“If we’re going to explore the power of the imagination, we couldn’t just take stuff off the shelf,” says architect Mónica Ponce de León, who along with Cynthia Davidson, nonprofit director of Anyone Corporation, are co-curators of the American Pavilion at this year’s 15th International Architecture Exhibition la Biennale di Venezia. “We believe commissioning speculative work was an important way to open up a conversation about how architects work and bring new ideas to the table.”
Unlike typical biennale exhibitions where existing structures have become the dominant attraction, this edition will showcase theoretical plans intended for sites selected by Detroit natives, while emphasizing abandoned areas in critical need of new life.
For the past year, the two curators have been immersed in the culture of the Motor City with “The Architectural Imagination,” their response to issues affecting post-industrial cities. Davidson is editor of Log, an architectural journal she launched in 2003, while Ponce de León—recently appointed dean at Princeton University’s School of Architecture—is principal architect at MPdL Studio. The two met while surveying Common Ground, the 2012 edition of the Venice Biennale curated by British architect David Chipperfield. “We think similarly about the capacity of architecture to catalyze cities,” says Davidson about their shared mission to redefine Detroit as an urban center while showcasing what architecture might accomplish in the age of the “freelance economy.”
A Detroit advisory board helped develop criteria and oversee the selection of the four urban sites: a U.S. post office, the former Packard Automotive Plant, and the neighborhoods of Dequindre Cut/Eastern Market and Mexicantown. These locales will be the focus for the 12 architectural teams that represent a diverse cross-section of U.S. architectural practice while highlighting new modes of cultural production. “These places typify problems in Detroit and are very much representative of global issues,” insists Ponce de León. “We highlighted sites that could become models for other cities,” she adds, emphasizing the issues the architects will engage with—from housing, education and landscape to employment and health.
The 12 teams include A(n) Office, Detroit; BairBalliet, Columbus, Ohio; Greg Lynn FORM, Los Angeles; Mack Scogin Merrill Elam Architects, Atlanta; Marshall Brown Projects, Chicago; MOS Architects, New York; Pita & Bloom, Los Angeles; Present Future, Houston; Preston Scott Cohen, Inc., Cambridge, Massachusetts; SAA/Stan Allen Architect, New York; T+E+A+M, Ann Arbor, Michigan; and Zago Architecture, Los Angeles.

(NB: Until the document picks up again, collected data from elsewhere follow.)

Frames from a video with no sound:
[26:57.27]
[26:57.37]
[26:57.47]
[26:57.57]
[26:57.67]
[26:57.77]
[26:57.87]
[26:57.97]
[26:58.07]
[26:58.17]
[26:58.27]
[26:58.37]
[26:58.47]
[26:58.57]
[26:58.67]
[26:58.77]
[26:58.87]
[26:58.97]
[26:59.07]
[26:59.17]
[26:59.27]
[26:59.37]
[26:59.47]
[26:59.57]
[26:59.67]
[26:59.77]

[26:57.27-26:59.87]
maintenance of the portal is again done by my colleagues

Zago architects proposed a resettlement project at Dequindre Cut for Syrian refugees, including offices, classrooms, a clinic and food hall, while Marshall Brown Projects imagined a learning academy for pre-K through college inspired by an existing charter school that encompasses recreation, culture, health care and housing situated at the same site. According to Brown, his scheme is inspired by architect John Portman’s Renaissance Center downtown.
“This project returns architectural models, drawings, collages and videos to the American pavilion. The walls will be filled with original work made especially for Detroit and ‘The Architectural Imagination,’” says Davidson about the 1930s venue, built in a neoclassical style and managed by the Peggy Guggenheim Collection in Venice. Log will function as a bookazine featuring essays on the 12 projects, while “My Detroit,” a postcard project of 20 images shot by 18 individuals will be printed and distributed during the Biennale. Davidson reviewed the 463 entries with photographer and sociologist Camilo José Vergara, who has relentlessly documented Detroit since 1985. The photos separately capture a distinct personal view and also present a rare portrait of Detroit.

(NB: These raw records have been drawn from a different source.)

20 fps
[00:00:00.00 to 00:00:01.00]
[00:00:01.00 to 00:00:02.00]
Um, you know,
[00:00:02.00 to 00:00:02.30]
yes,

“I have a very unique perspective on Detroit,” says Ponce de León, while discussing her tenure as dean at the Taubman College of Architecture and Urban Planning at the University of Michigan, which organized the show. “I’m sure you’ve heard the term ‘ruin porn,’” she says, commenting on images of derelict buildings and neighborhoods that have dominated the media and portray a negative stereotype of the city. “What has been left out is the reality of community in Detroit and individuals doing really powerful and interesting work.”
After the Biennale, the show will come full circle, traveling to Detroit in 2017 where it will be installed at the Museum of Contemporary Art Detroit (MOCAD). The exhibition proposals are programmed for mixed-use and focus on initiatives that the curators hope will send a more positive image of Detroit and beyond.